:: Listed records ::
BEGIN

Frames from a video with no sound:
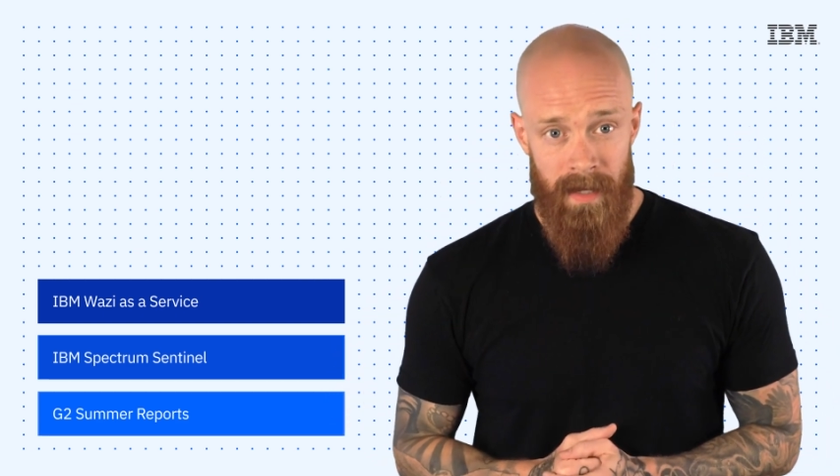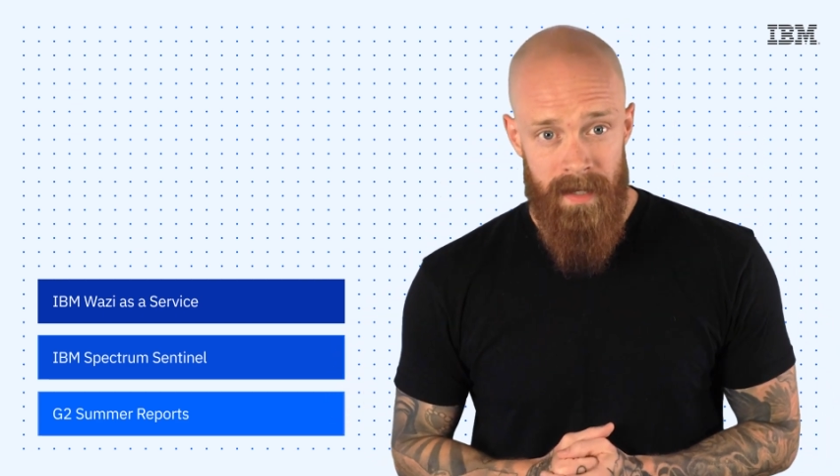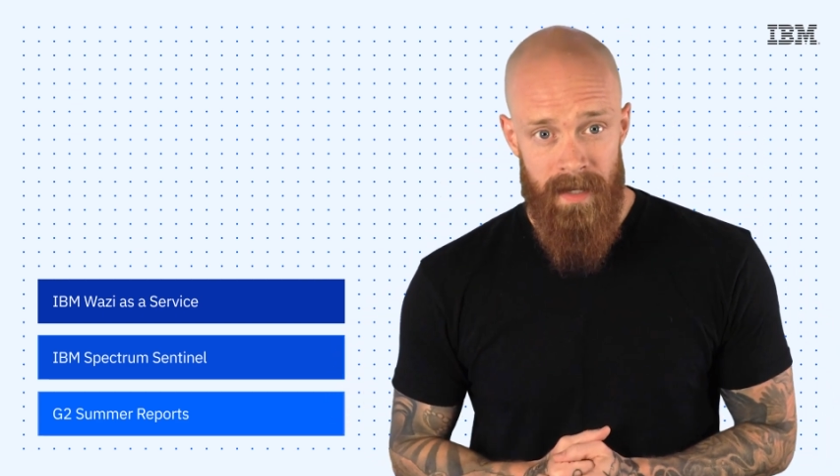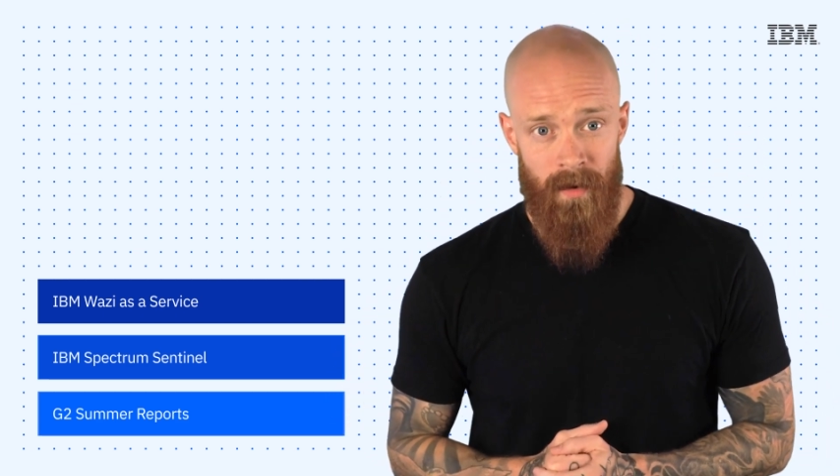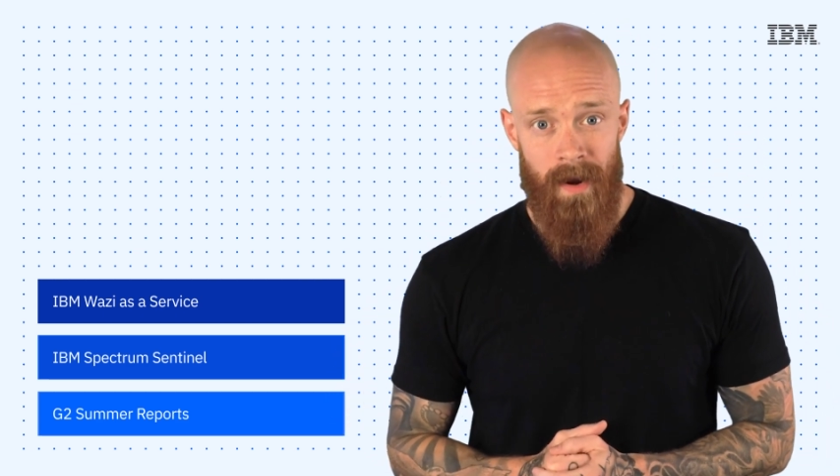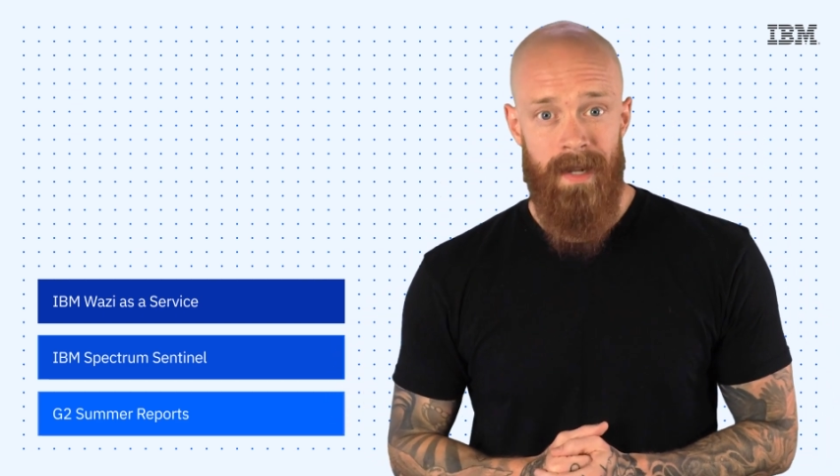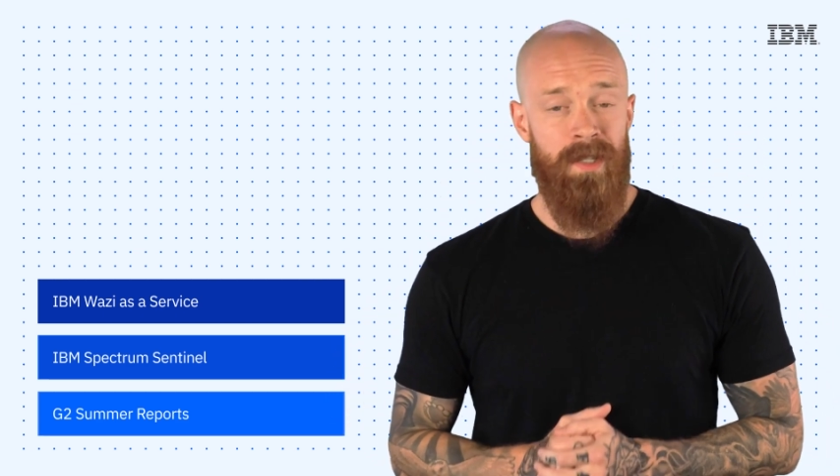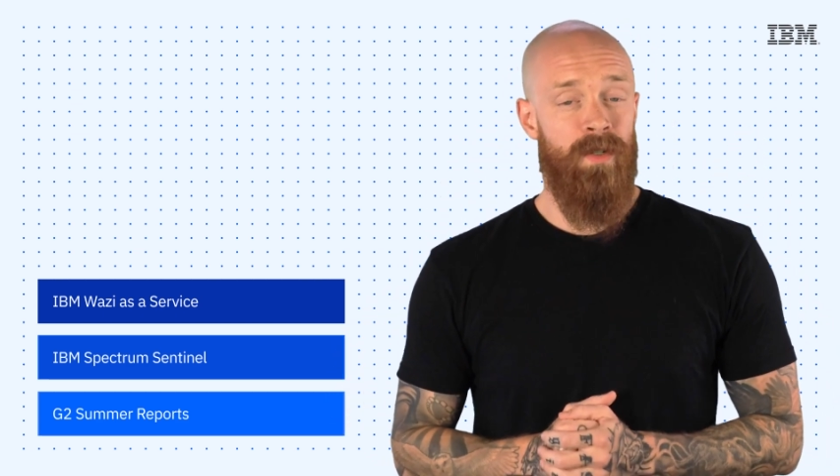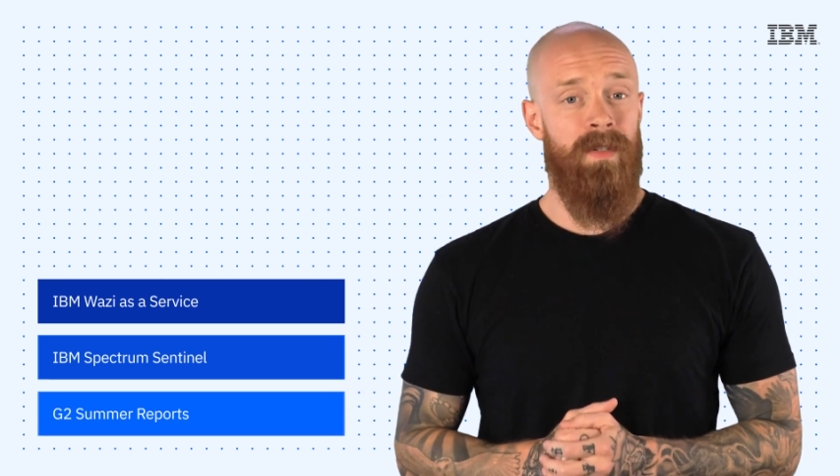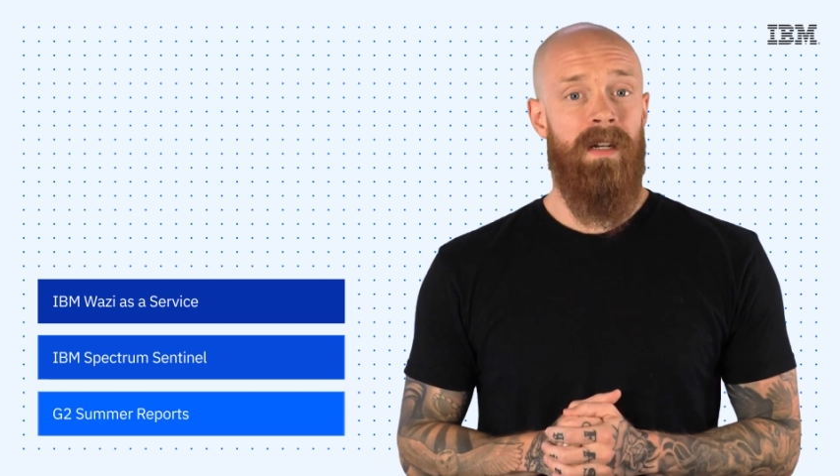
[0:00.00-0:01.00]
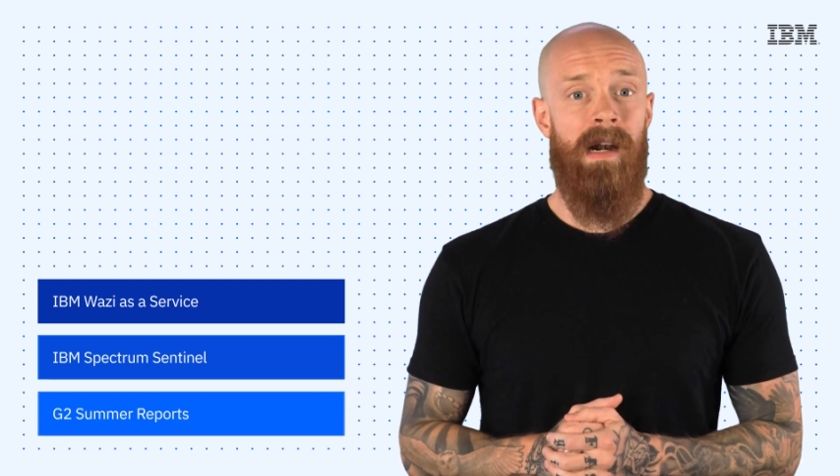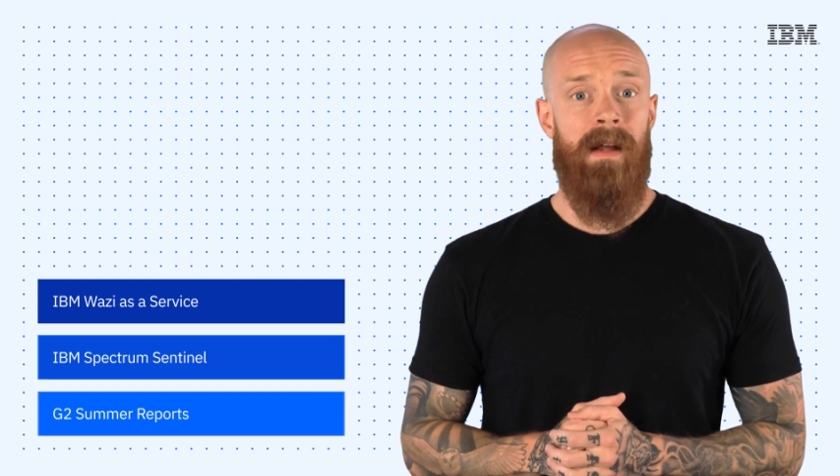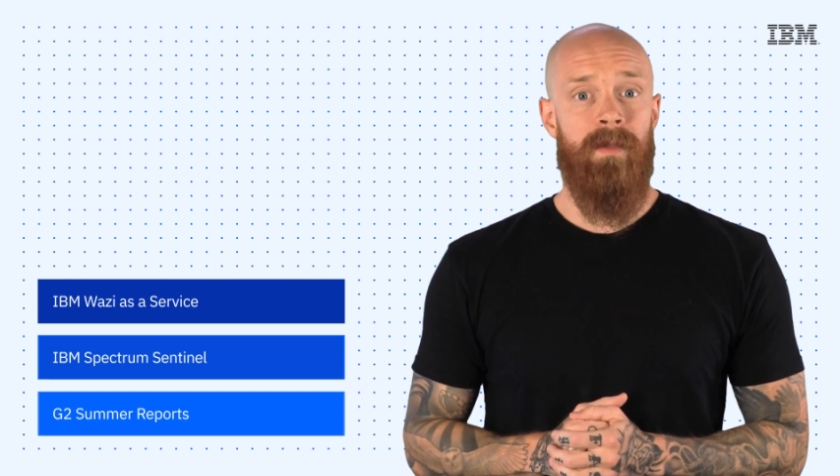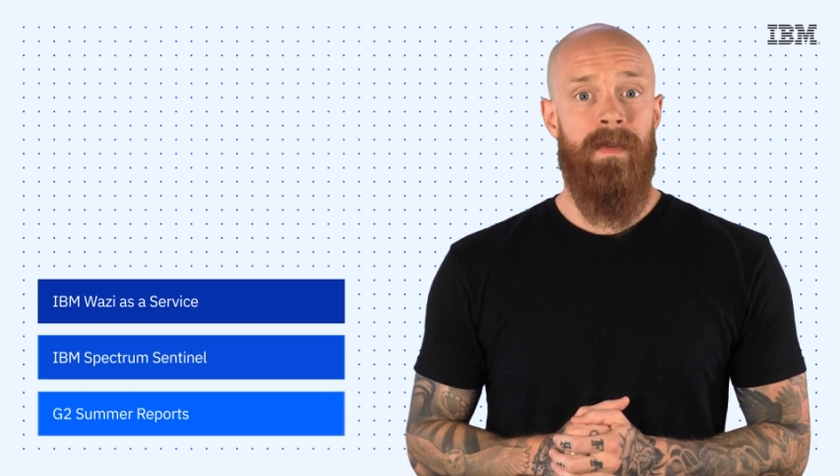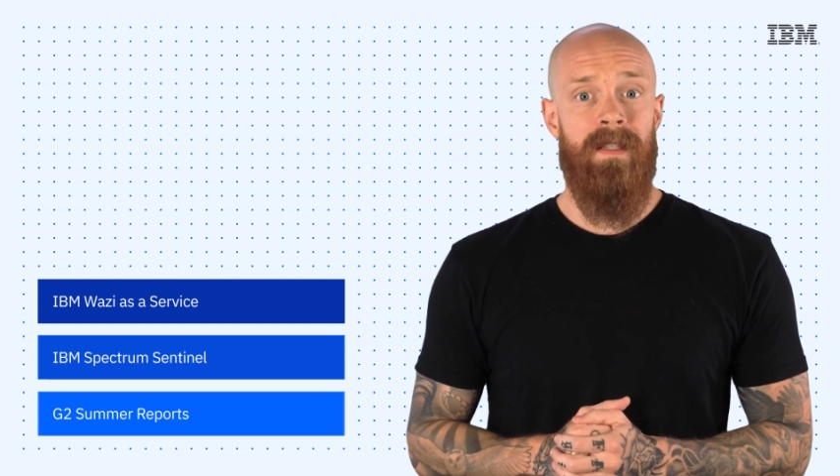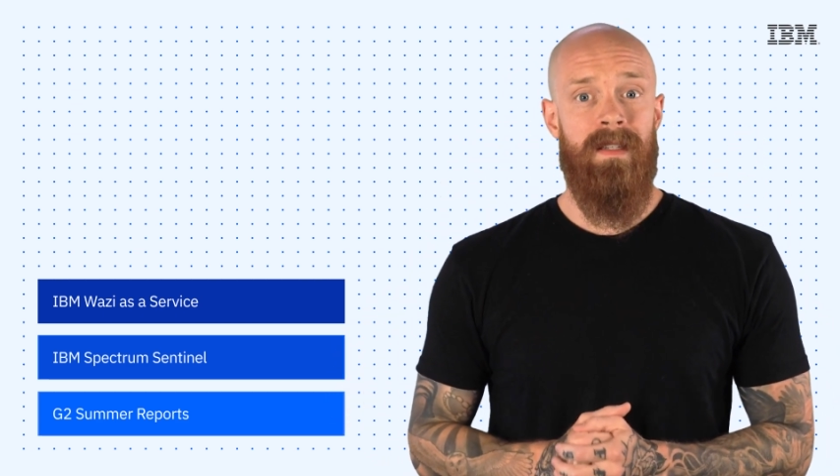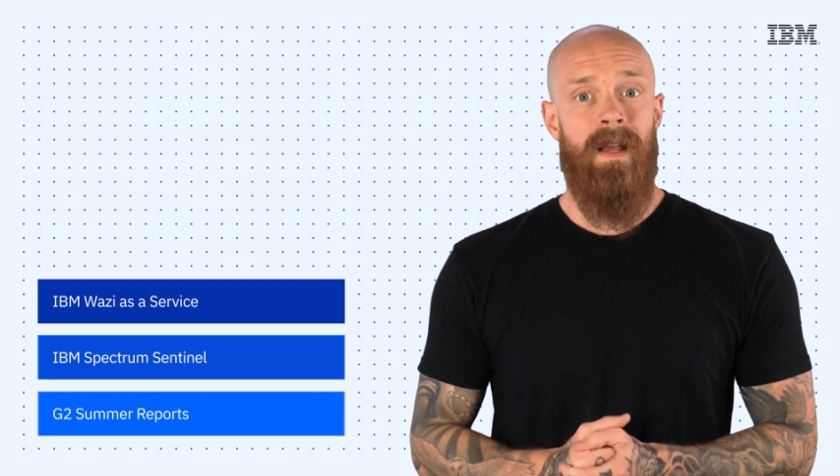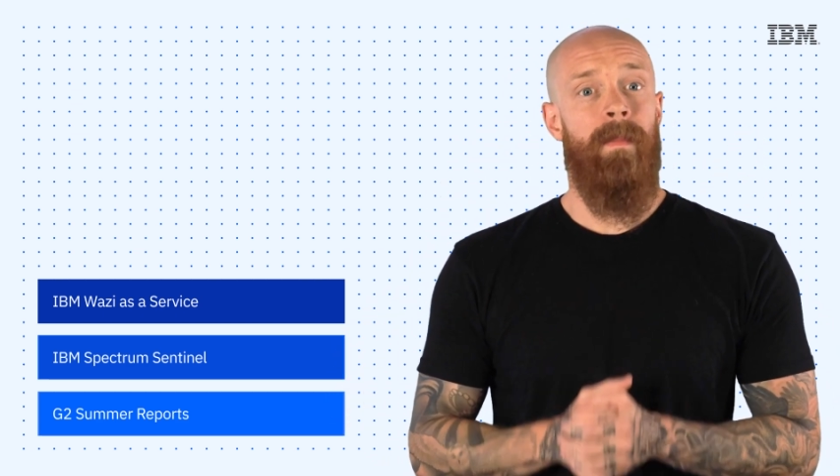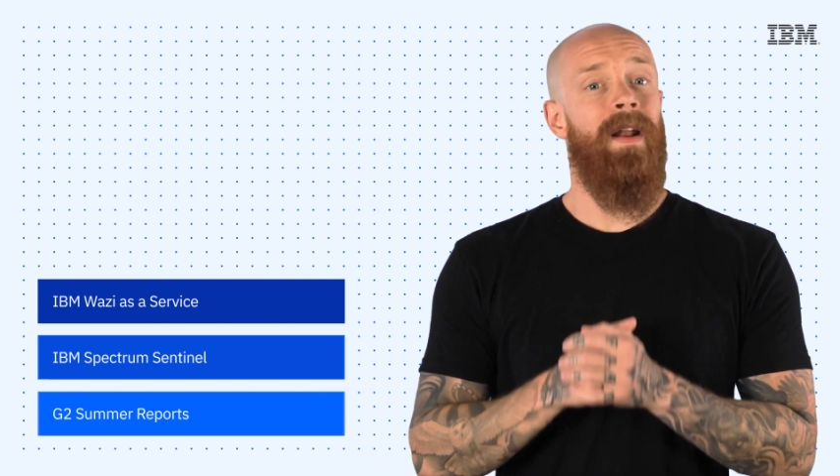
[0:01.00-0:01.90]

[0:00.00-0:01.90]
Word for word: latest and greatest news and announcements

END

:: Description of the task ::
Would you output the data above exactly as written, but with no images?

:: Response area ::
Frames from a video with no sound:
[0:00.00-0:01.00]
[0:01.00-0:01.90]

[0:00.00-0:01.90]
Word for word: latest and greatest news and announcements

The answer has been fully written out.